| Outcome | Probability | Yes Bid | Yes Ask | 24h Change | Volume | |
|---|---|---|---|---|---|---|
| Italy wins first 5 innings | 0% | 0¢ | 0¢ | — | $0 | Trade → |
| Venezuela wins first 5 innings | 0% | 0¢ | 0¢ | — | $0 | Trade → |
| Tie | 0% | 0¢ | 0¢ | — | $0 | Trade → |
This market predicts the game status between Venezuela and Italy after the first five innings — which team is ahead or whether the score is tied. It matters because five-inning results capture early pitching and lineup impacts and are commonly used for in-play and short-duration settlement markets.
Venezuela and Italy face off as national baseball programs with different player pools: Venezuela typically fields many professionals with heavy power and pitching depth, while Italy often combines domestic players with heritage or European-based talent. The five-inning snapshot emphasizes starting pitching, the top of each lineup, and early tactical choices rather than late-inning bullpen work.
Market prices reflect the aggregate expectations of traders about the score after five innings and will move as pregame information and in-game events become known. Use them as a real-time gauge of consensus expectations, not as fixed forecasts.
Settlement is determined by the official score after the completion of the fifth inning: one outcome for Venezuela leading, one for Italy leading, and one for a tie. Trade and settlement follow the event operator's official game score.

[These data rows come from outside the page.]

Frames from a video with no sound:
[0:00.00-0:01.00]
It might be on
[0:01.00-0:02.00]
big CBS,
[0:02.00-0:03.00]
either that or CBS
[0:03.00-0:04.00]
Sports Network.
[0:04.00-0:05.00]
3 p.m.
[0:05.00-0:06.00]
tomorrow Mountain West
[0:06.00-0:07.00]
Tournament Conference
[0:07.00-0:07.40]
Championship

Trading closes at the market's announced close time (TBD for this market). If the game is delayed or postponed, settlement and any timing rules follow the exchange's official policies and the competition's official game completion rules.

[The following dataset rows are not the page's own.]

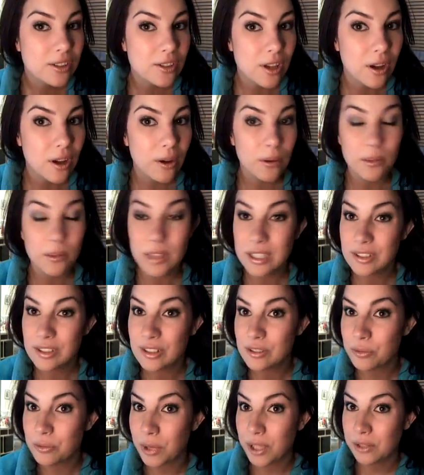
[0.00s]
So this
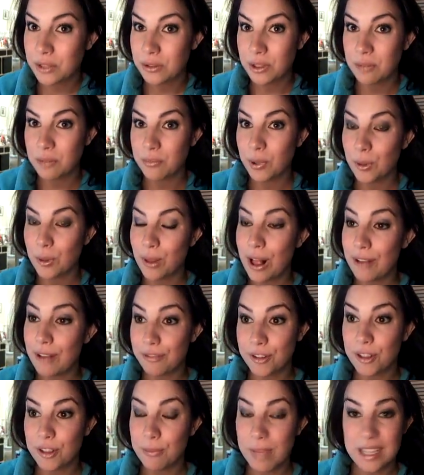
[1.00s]
is what you can pull
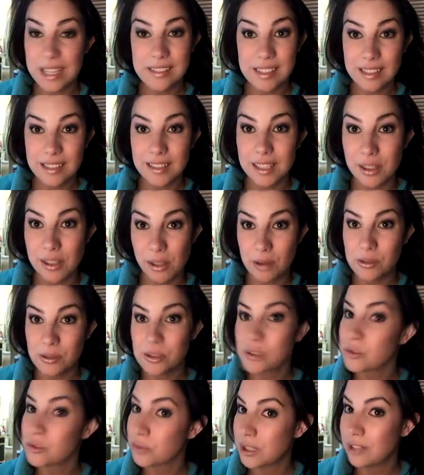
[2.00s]
off with basically
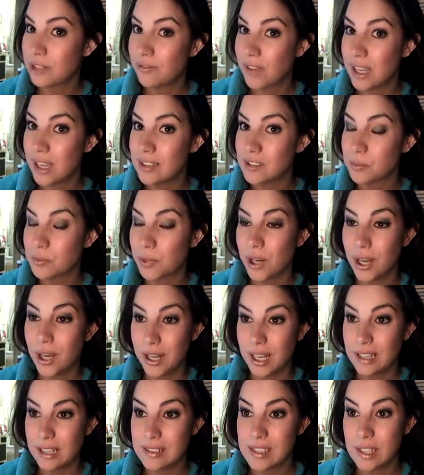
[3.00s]
those 3 face
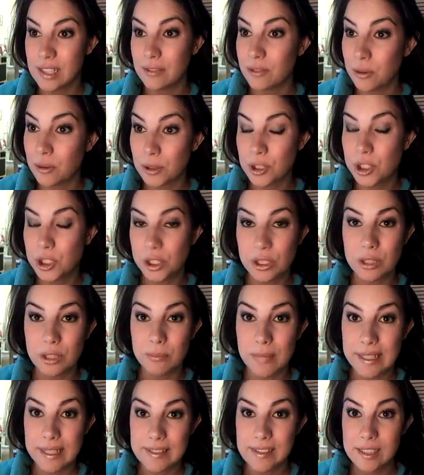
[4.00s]
products. And of course you
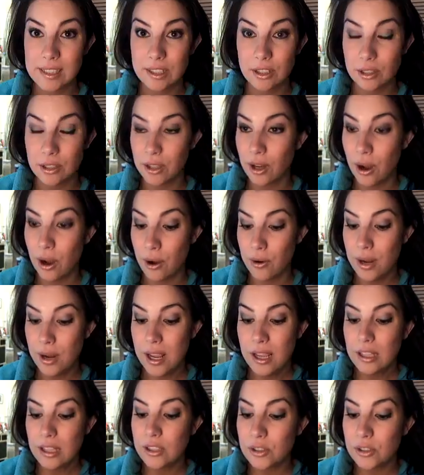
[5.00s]
could mix in your own.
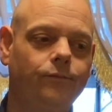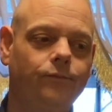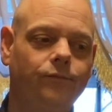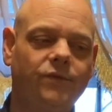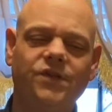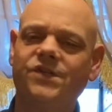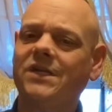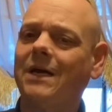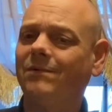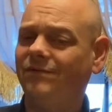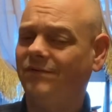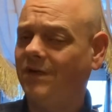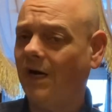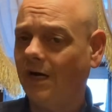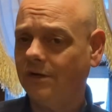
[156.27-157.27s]
this type of
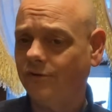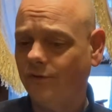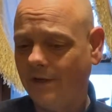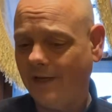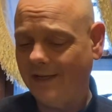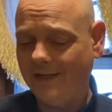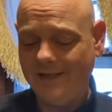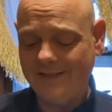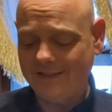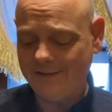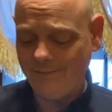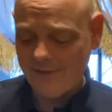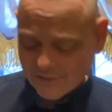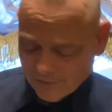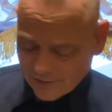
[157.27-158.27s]
doctrine. I guess the
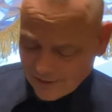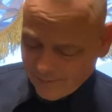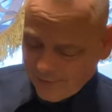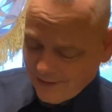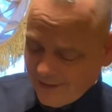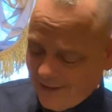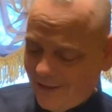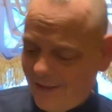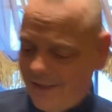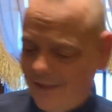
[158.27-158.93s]
best way to put it.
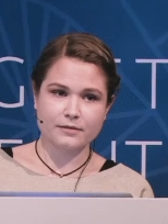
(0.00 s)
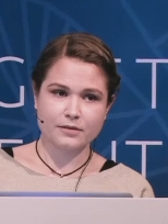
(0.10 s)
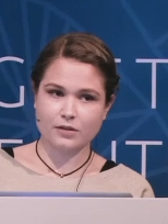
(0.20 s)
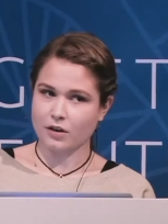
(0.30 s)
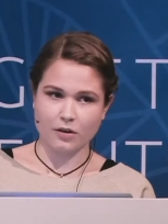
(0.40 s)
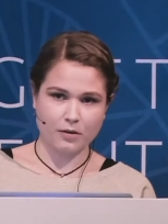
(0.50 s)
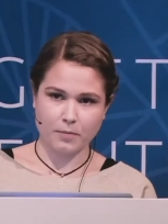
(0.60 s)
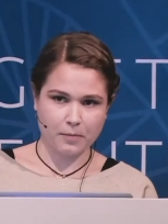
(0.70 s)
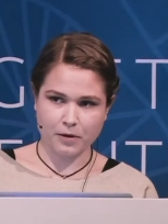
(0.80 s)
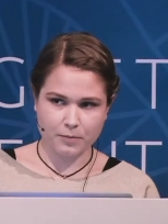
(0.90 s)
so not only
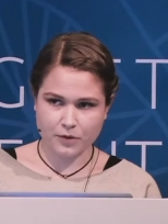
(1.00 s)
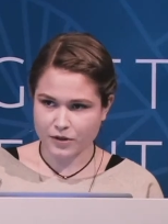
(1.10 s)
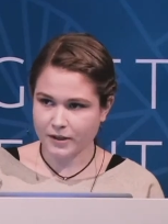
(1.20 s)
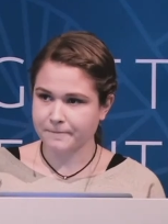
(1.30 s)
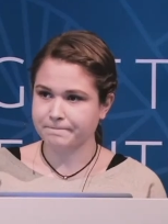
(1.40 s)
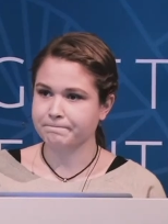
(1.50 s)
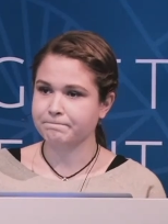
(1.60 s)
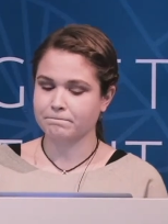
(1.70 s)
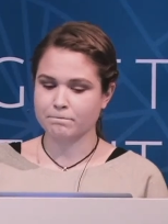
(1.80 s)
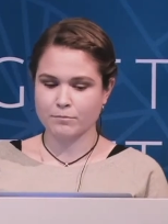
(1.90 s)
popular music.
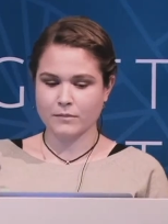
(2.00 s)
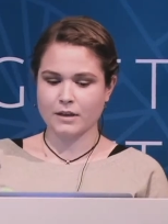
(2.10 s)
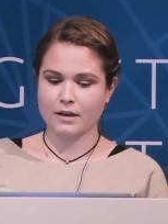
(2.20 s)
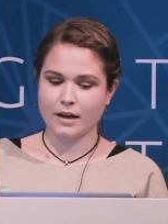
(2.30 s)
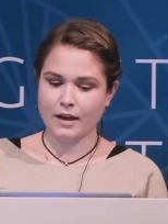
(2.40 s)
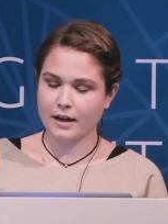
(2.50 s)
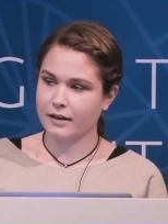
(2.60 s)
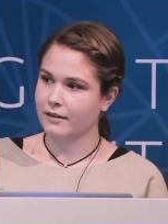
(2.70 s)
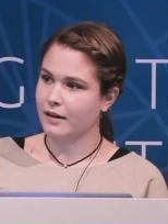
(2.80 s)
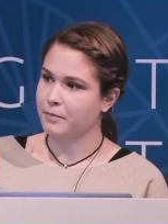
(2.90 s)

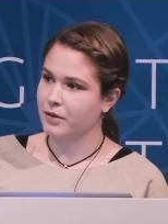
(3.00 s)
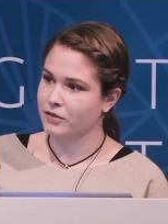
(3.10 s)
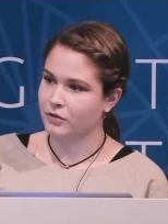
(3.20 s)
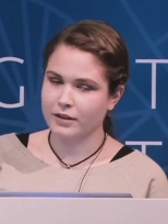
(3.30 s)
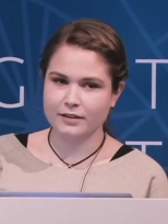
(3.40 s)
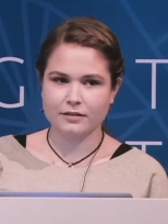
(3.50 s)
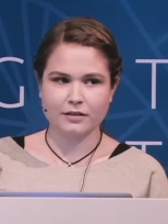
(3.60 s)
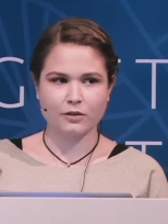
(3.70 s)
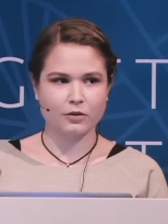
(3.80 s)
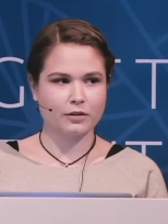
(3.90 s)
And that picture is
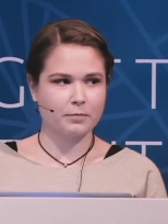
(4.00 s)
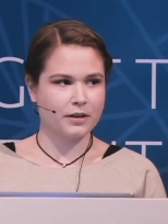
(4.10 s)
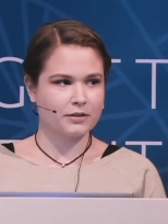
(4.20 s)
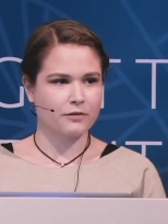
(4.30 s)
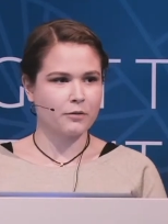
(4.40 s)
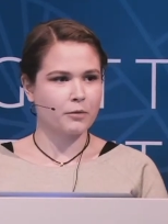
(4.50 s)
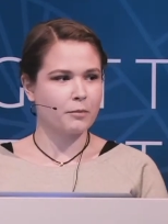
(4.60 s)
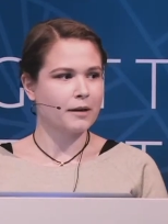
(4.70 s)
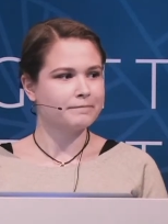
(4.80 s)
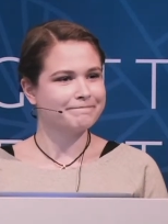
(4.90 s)
not a picture from
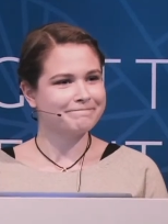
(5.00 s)
Bromma.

There are three outcomes: Venezuela leading after five innings, Italy leading after five innings, and the score being tied after five innings.
Early runs, an unexpected early exit or poor performance by a starting pitcher, defensive miscues, confirmed lineup changes, and sudden weather interruptions are the primary drivers of price movement before or during the first five innings.
Confirmed scratches, starting pitcher replacements, or announced lineup shuffles can materially alter expectations for the first five innings because they change run-scoring and pitching-matchup dynamics; traders typically react quickly once official lineups are released.